The ability to accurately convert spoken words into text is a game-changer for content creators, researchers, and anyone dealing with meeting recordings, interviews, or video content. But what if you could not only transcribe the words but also instantly know who said what and when?

Welcome to the Whisper + PyAnnote Transcription & Speaker Diarization App—a powerful, web-based tool that brings together the world-class transcription of OpenAI Whisper and the precise speaker identification of PyAnnote.audio, all wrapped in a friendly Gradio interface.

Revolutionize Your Workflow with AI Transcription

This application isn’t just a simple transcription service; it’s a complete media processing and analysis toolkit. It allows you to transform raw audio/video files and media URLs into structured, searchable, and editable transcripts.

Key Capabilities at a Glance

  • Universal Media Downloader: Grab content directly from YouTube, Vimeo, and 1000+ other platforms using yt-dlp. It even handles entire YouTube playlists with built-in “smart delays” to prevent IP blocking.

  • Precision Transcription & Translation: Leverage various Whisper models (from tiny to large-v3) for accurate transcription in 50+ languages or translate any language directly into English.

  • Automatic Speaker Diarization: The star feature! PyAnnote.audio analyzes the conversation, automatically identifying and labeling different speakers.

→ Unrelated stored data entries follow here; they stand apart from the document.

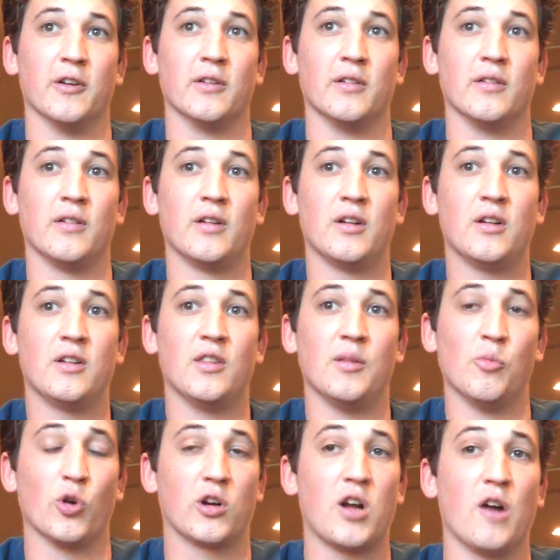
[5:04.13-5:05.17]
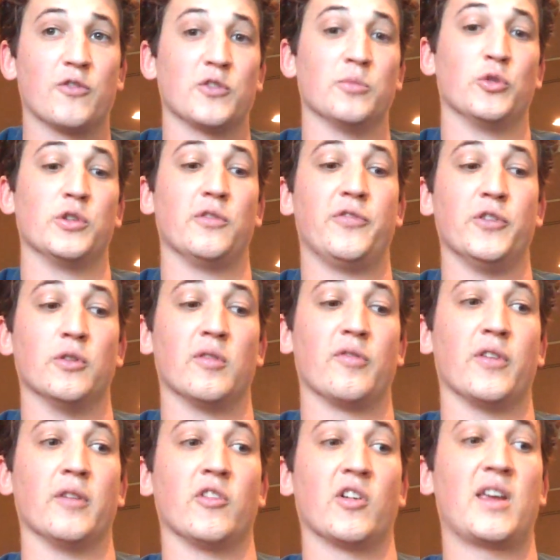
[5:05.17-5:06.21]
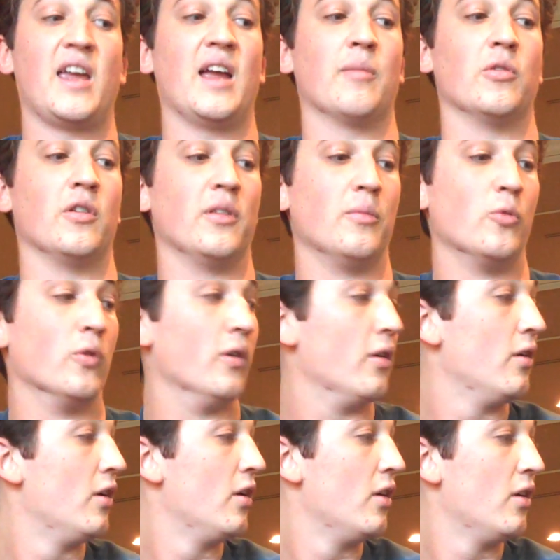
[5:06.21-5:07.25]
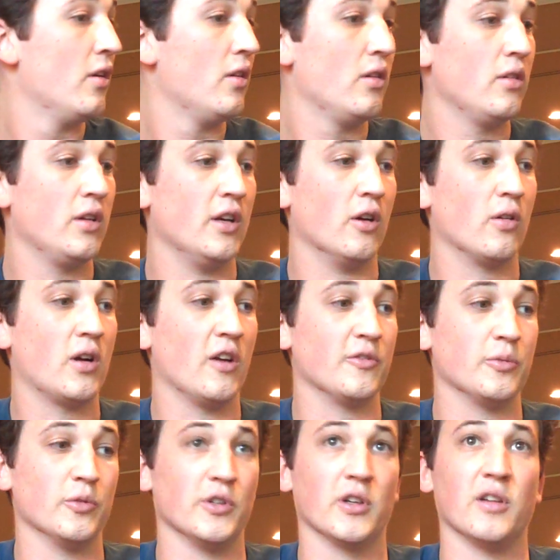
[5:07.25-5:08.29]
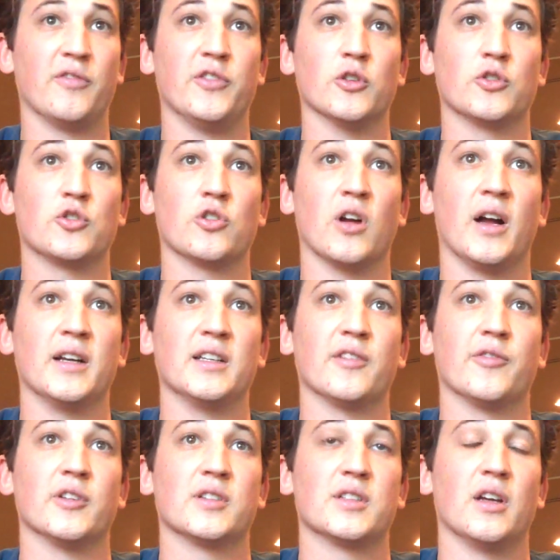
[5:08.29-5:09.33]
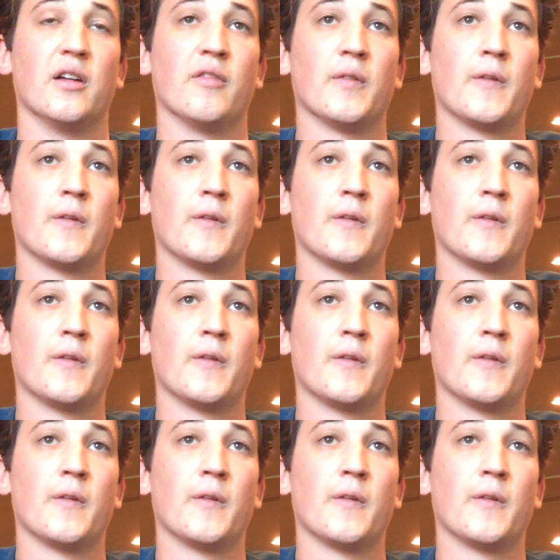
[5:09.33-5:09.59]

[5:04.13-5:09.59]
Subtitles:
and the more comfortable you feel in front of a camera, the more comfortable you're going to feel trying different stuff.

  • Timestamped Output: Get a precise, timestamped log for every single speech segment, making it easy to jump back to the exact moment a phrase was spoken:

    [00:05 - 00:15] Speaker 1: Hello, how are you?

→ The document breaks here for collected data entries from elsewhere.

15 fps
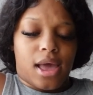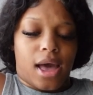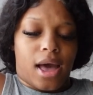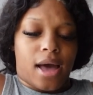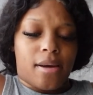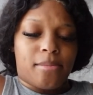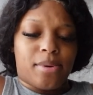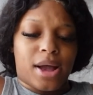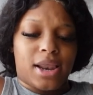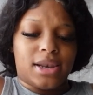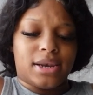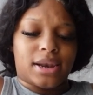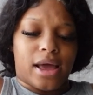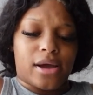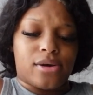I'm probably
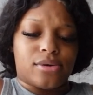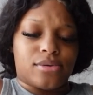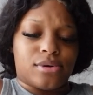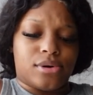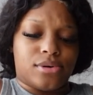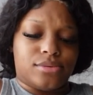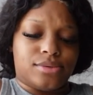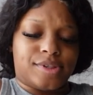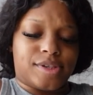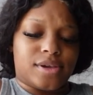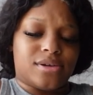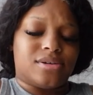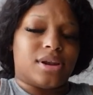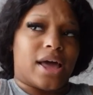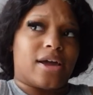not gonna go
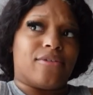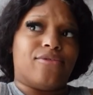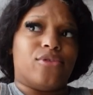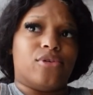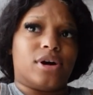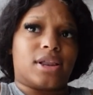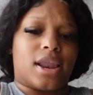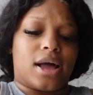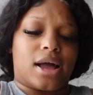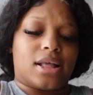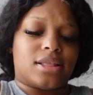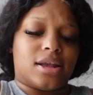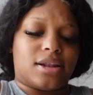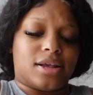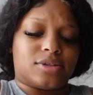till like four o'clock. I
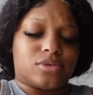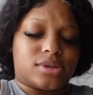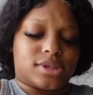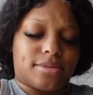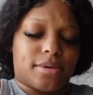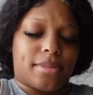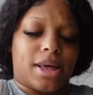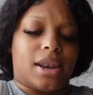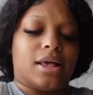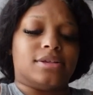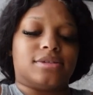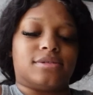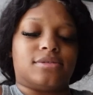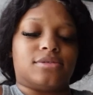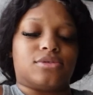think that's when some of my
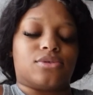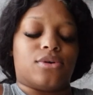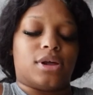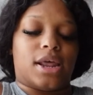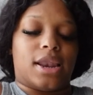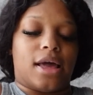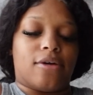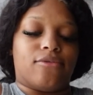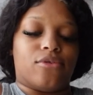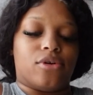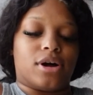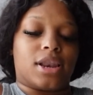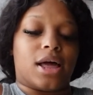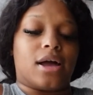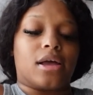lunches is going at like four
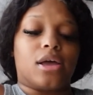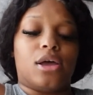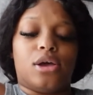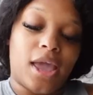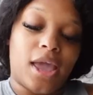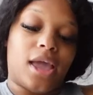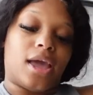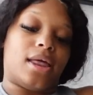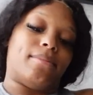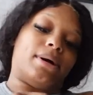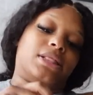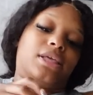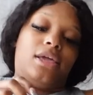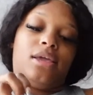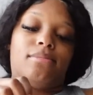o'clock and I'm
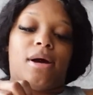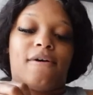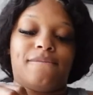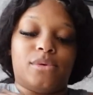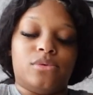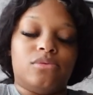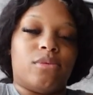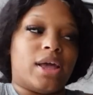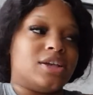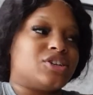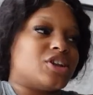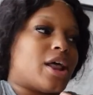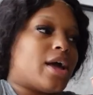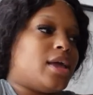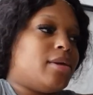about to eat my food. Wait,
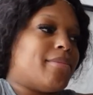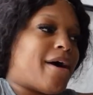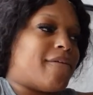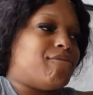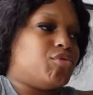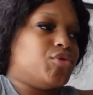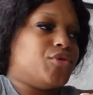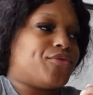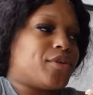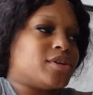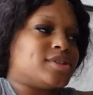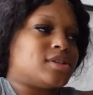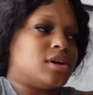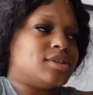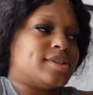should I eat my food 1st
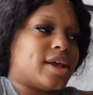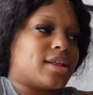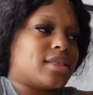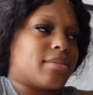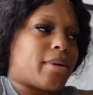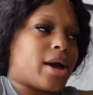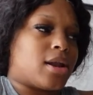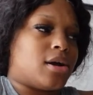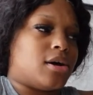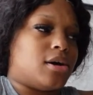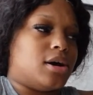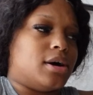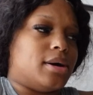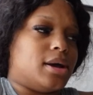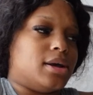let Let's take the Midol.
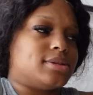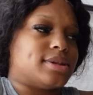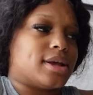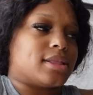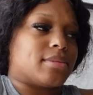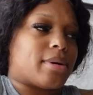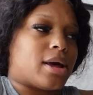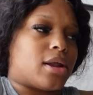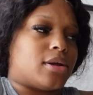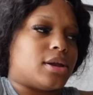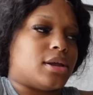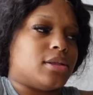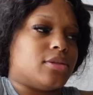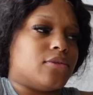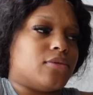Uh, it take the Midol and
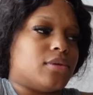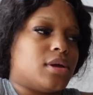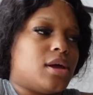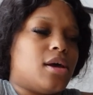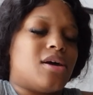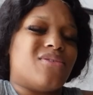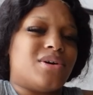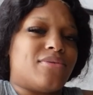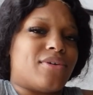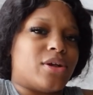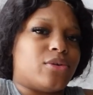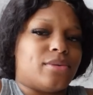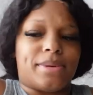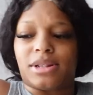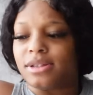eat the. What if I
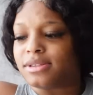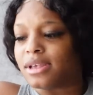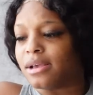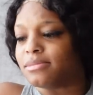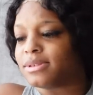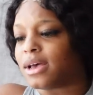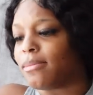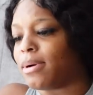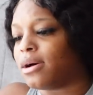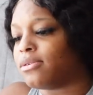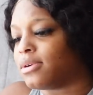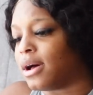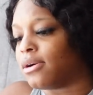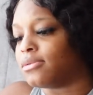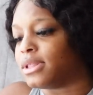do them at the same time? I
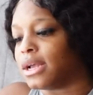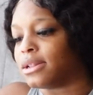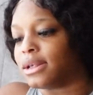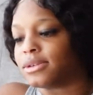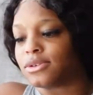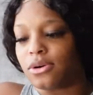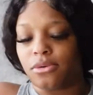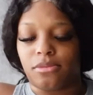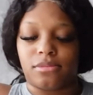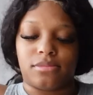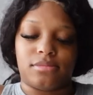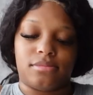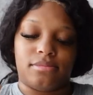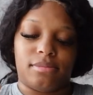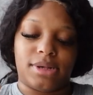don't. I don't think that's gonna
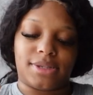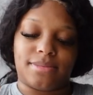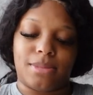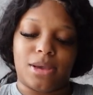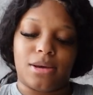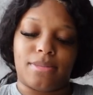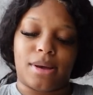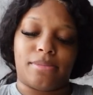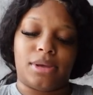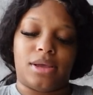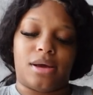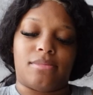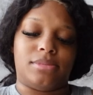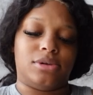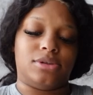mess me up. I'm. Gonna,
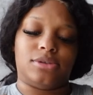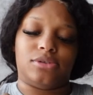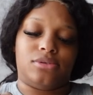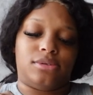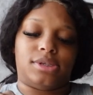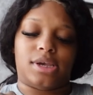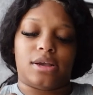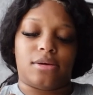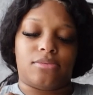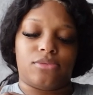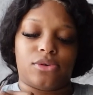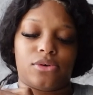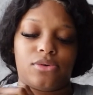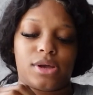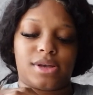I'm gonna just take them
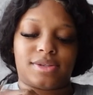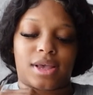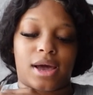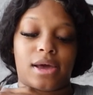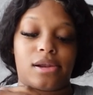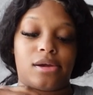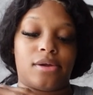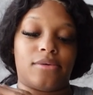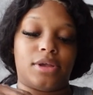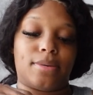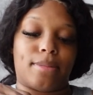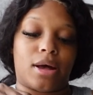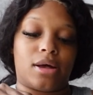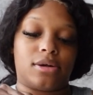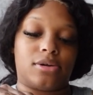real quick because I gotta hurry up.
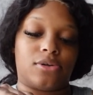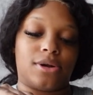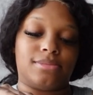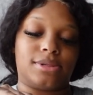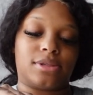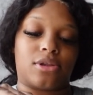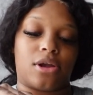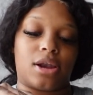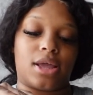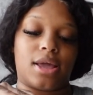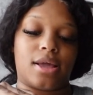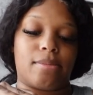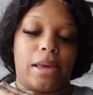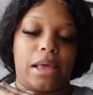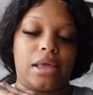My cramps starting to
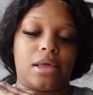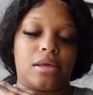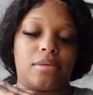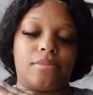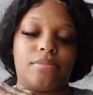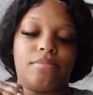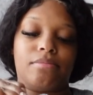kick back in.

  • In-App Editing & Renaming: Tidy up transcripts and rename speakers (e.g., “Speaker 1” to “John”) directly within the web interface.

  • AI-Powered Analysis (Ollama): Chat with your transcript! Use local Ollama models (like Llama 3) to ask questions, summarize interviews, and extract key insights from the text you just generated.

Whisper PyAnnote Diarization App Process

Whisper PyAnnote Diarization App Process

How It Works: The AI Pipeline

The application works by chaining three powerful open-source technologies in a single, seamless pipeline.

  1. Preparation: Upload an audio/video file, or paste a URL for the built-in downloader to fetch the content. The media is then pre-processed using FFmpeg to ensure compatibility.

  2. Transcription: The Whisper model processes the audio, converting speech to text and generating highly accurate word-level timestamps.

  3. Diarization: PyAnnote.audio runs a separate analysis on the audio. It detects changes in voice and assigns unique labels to each distinct speaker.

  4. Integration: The application intelligently matches the Whisper segments with the PyAnnote speaker labels based on time overlap, resulting in the final, beautifully formatted, timestamped transcript with speaker identification.

Whisper PyAnnote Diarization App

Whisper PyAnnote Diarization App

Technical Advantage: GPU Acceleration

For the best speed and quality, the system automatically detects your NVIDIA GPU and installs the CUDA-enabled version of PyTorch, dramatically accelerating the processing time for both Whisper and PyAnnote.

Getting Started

Ready to experience a whole new level of audio analysis? Here’s what you need to jump in.

📋 Prerequisites

You need a few key components installed on your system before running the app:

  1. Python 3.9+

  2. FFmpeg: Essential for all audio/video processing.

  3. Hugging Face Account & Token: Required to access the powerful, gated PyAnnote models. Don’t forget to accept the terms for the required models on the Hugging Face Hub!

  4. Ollama (Optional): Install this if you want to use the AI-Powered Analyze Tab.

🛠️ Installation is Automated!

The project provides an excellent, fully automated installation script (install_whisper_pyannote.sh) for Linux/macOS/WSL that handles everything: creating a virtual environment, installing dependencies, and detecting/setting up GPU support.

After installation, simply configure your Hugging Face Token in the .env file and run:

Command: python whisper_PyAnnote.py

Then, navigate to http://localhost:7111 in your browser, and you’re ready to start transcribing!

The Power of Analysis

The Analyze Tab truly unlocks the value of your transcripts. Instead of manually sifting through hours of text, you can leverage local, privacy-focused AI models via Ollama to:

  • Generate executive summaries of long meetings.

  • Identify key action items and decisions.

  • Ask complex questions about the content (e.g., “What were John’s main concerns about the budget?”).

By combining transcription, speaker ID, and AI analysis, the Whisper + PyAnnote App is a must-have tool for anyone serious about extracting intelligence from spoken data.